→ **Supplied material**
__________________________________________________

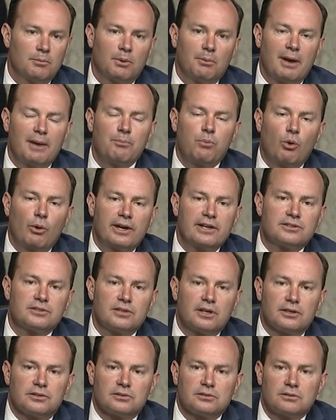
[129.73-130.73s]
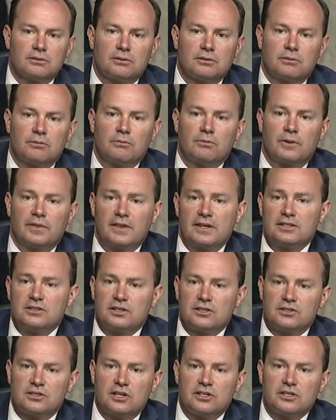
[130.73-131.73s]
My point is this. When these
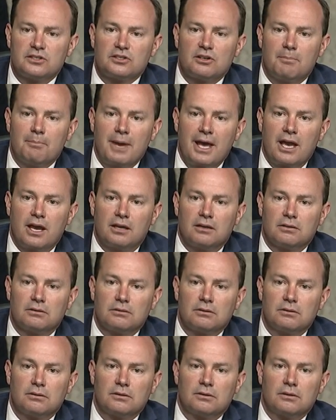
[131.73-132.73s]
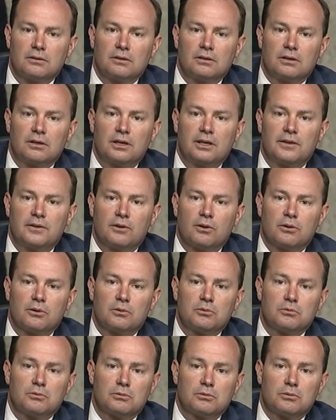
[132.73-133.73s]
decisions are made,
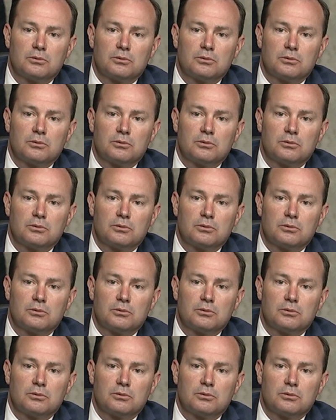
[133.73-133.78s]
either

__________________________________________________

→ **Exercise**
Although the records above contain pictures, only their text is to be repeated, exactly as given.

→ **Solution to this problem**
[129.73-130.73s]
[130.73-131.73s]
My point is this. When these
[131.73-132.73s]
[132.73-133.73s]
decisions are made,
[133.73-133.78s]
either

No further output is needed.